La présence de deux publics aux compétences différentes amène à remettre en jeu
les codes, les évidences. L’enjeu réside dans l’invention, avec ses compétences et ses
limites différentes, d’un espace commun. Chacun y expérimente son corps et le
mouvement d’une façon autre et découvre un langage auquel il n’avait pas conscience
jusqu’alors. Cette expérience de mise en partage, qui implique la confiance, l’abandon,
l’accueil de l’autre et de son contact, est très riche. Pour les danseurs, il s’agit d’une
confrontation au handicap de leurs partenaires, d’une remise en question de leurs codes.
Pour les non-voyants, la prise de risque est marquée. « Certes, les non-voyants ont affiné
leurs autres sens, mais dans une direction unique : pour se protéger de l’obstacle. Le
développement des sens dans le cadre d’une perception « gratuite », artistique, est pour
eux une prise de risque : cela les amène à se défaire d’habitudes qui sont autant de
protections » témoigne Edwine Fournier.
Claire, comédienne conteuse, a perdu la vue à vingt-trois ans, mais elle reste
toujours passionnée par la danse qu’elle a découverte toute petite.

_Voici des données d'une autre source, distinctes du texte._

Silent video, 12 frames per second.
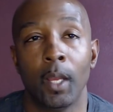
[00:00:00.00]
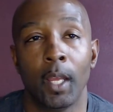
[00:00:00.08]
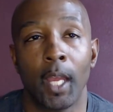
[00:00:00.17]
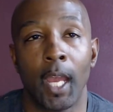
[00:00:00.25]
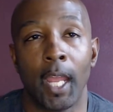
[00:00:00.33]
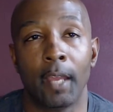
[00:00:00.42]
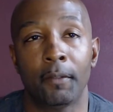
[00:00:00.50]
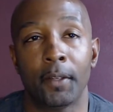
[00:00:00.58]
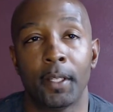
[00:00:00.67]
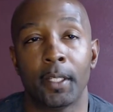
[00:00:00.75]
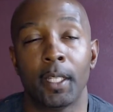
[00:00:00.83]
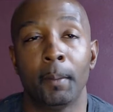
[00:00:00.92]
have
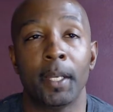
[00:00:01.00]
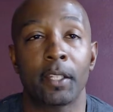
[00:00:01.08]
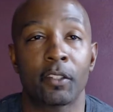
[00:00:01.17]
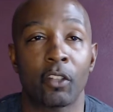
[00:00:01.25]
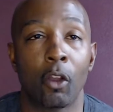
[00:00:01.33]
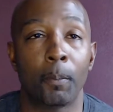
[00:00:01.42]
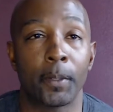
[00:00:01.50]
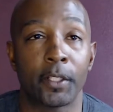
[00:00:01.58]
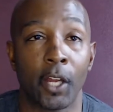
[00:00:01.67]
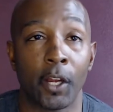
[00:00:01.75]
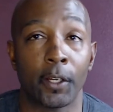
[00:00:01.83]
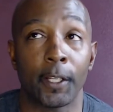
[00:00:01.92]
a limited scope
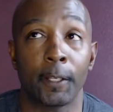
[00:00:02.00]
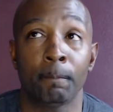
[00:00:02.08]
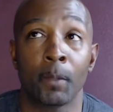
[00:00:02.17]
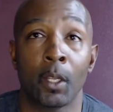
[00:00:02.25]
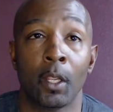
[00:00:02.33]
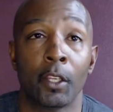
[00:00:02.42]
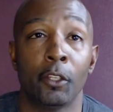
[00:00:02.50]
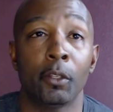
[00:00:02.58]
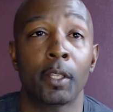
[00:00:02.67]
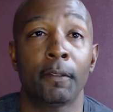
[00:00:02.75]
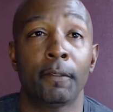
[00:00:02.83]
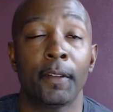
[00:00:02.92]
attorney, you
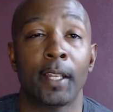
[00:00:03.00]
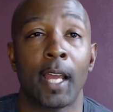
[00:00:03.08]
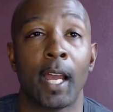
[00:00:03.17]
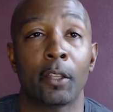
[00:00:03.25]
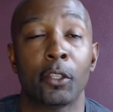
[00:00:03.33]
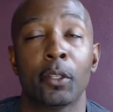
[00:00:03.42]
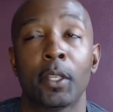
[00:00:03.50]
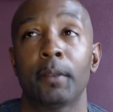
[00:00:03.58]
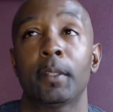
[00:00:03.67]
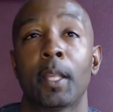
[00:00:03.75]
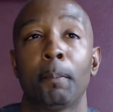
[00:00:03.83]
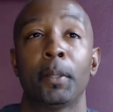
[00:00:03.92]
can
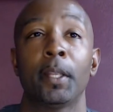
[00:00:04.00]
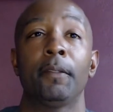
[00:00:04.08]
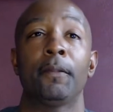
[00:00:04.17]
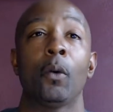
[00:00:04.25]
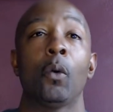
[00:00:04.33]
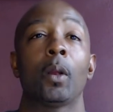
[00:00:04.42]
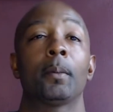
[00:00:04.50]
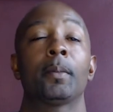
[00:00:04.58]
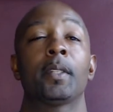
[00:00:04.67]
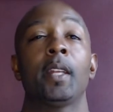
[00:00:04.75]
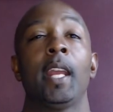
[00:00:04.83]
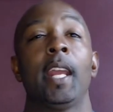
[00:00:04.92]
complete
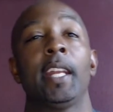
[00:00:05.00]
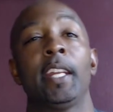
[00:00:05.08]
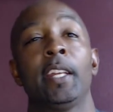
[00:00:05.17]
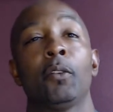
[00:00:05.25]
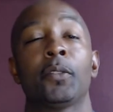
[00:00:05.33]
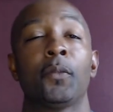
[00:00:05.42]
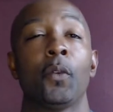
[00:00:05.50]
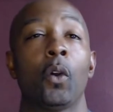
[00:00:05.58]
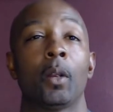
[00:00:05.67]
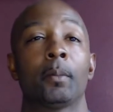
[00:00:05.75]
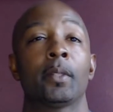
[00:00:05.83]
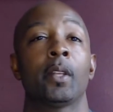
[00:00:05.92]
forms, and in those
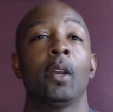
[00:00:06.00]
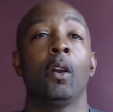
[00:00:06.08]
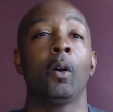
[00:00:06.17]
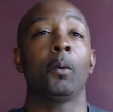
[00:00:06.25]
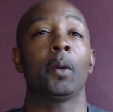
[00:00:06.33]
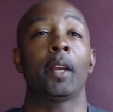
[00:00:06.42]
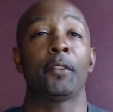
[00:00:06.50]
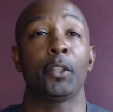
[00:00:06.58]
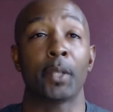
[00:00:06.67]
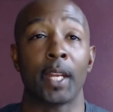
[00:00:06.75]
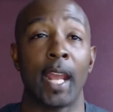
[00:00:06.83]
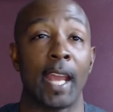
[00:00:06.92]
forms or whatever, you
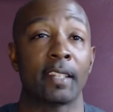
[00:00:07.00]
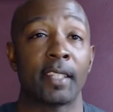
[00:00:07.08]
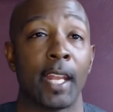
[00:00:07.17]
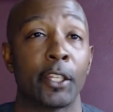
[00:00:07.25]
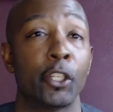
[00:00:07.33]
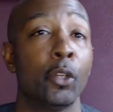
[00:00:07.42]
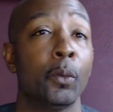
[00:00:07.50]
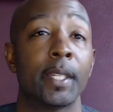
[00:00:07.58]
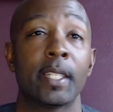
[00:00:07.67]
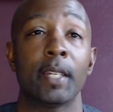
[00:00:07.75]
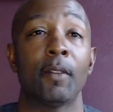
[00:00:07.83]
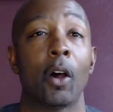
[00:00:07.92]
can ask that you
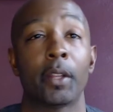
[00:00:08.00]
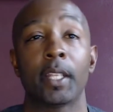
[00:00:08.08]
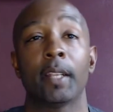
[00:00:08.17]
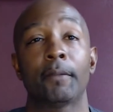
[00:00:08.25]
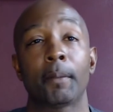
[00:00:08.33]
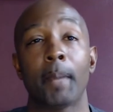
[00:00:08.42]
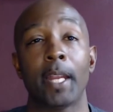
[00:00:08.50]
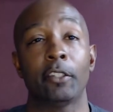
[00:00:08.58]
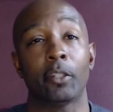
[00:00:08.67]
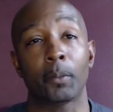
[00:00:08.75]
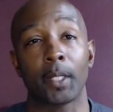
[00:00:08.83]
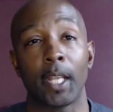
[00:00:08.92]
receive all the
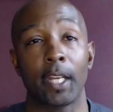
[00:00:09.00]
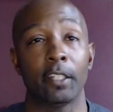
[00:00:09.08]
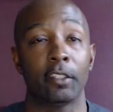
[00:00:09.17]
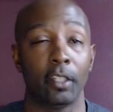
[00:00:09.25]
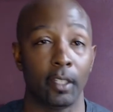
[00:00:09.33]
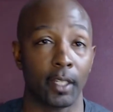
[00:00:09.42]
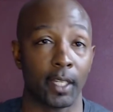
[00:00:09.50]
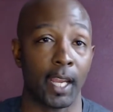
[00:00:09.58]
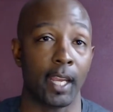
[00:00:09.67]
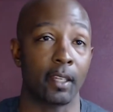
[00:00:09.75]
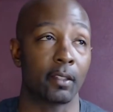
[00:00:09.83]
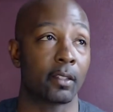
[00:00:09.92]
information related to your
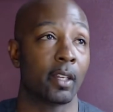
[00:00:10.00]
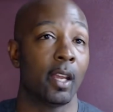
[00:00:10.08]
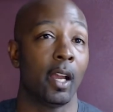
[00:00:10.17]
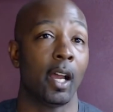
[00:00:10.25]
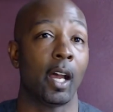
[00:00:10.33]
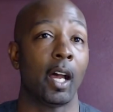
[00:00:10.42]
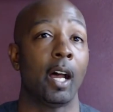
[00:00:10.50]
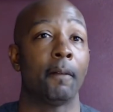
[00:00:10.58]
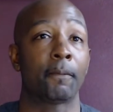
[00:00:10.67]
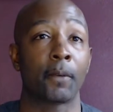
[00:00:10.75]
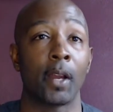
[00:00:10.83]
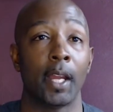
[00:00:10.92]
case
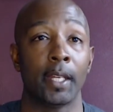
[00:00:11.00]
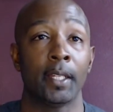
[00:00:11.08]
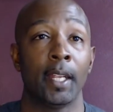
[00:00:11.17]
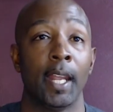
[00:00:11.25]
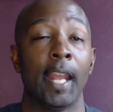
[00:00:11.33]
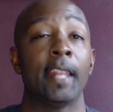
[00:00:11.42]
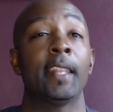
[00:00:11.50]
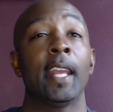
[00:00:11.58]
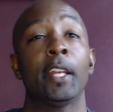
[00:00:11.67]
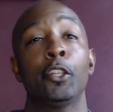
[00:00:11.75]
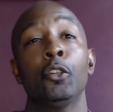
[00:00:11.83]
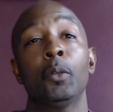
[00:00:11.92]
up front, and then you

Fabrice, musicien chanteur, aveugle depuis l’âge de dix-sept ans, a deux attentes
principales lorsqu’il s’inscrit à l’atelier, l’une d’améliorer sa gestuelle et ses déplacements
sur scène et l’autre, moins avouée, d’entrer en contact avec les corps des autres.
Dominique, secrétaire de mairie, a perdu la vue il y a tout juste cinq ans. Avec la
danse, elle cherche à retrouver confiance en elle et un nouvel élan dans sa vie.
Ce travail autour de la danse est une expérience commune de recherche de
formes, de gestes, de ressentis, mais c’est aussi une invitation à aller à la rencontre de
soi. Edwine Fournier propose plusieurs axes de travail tout au long de l’atelier : verticalité,
équilibre/déséquilibre, force de gravité, authenticité du geste, évolution avec partenaire.
L’accent est mis tout particulièrement sur l’accueil des sensations intérieures. Les
danseurs professionnels, invités à fermer les yeux, sont confrontés à ce que c’est que de
danser sans le support de la vue. Quant aux non-voyants c’est l’occasion pour eux de se
laisser aller à un véritable lâcher prise, à s’autoriser des mouvements qu’ils ne peuvent
pas réaliser ailleurs. Cette « aventure » de mise en partage, qui implique confiance et
abandon, amène ainsi chacun à découvrir l’autre et à se découvrir.
Ce documentaire suit cette aventure de bout en bout en spectateur attentif à
l’évolution de chacun. Constate ce qui bouge en eux. Saisit leurs faits et gestes, leurs
interrogations, leurs doutes, leurs joies.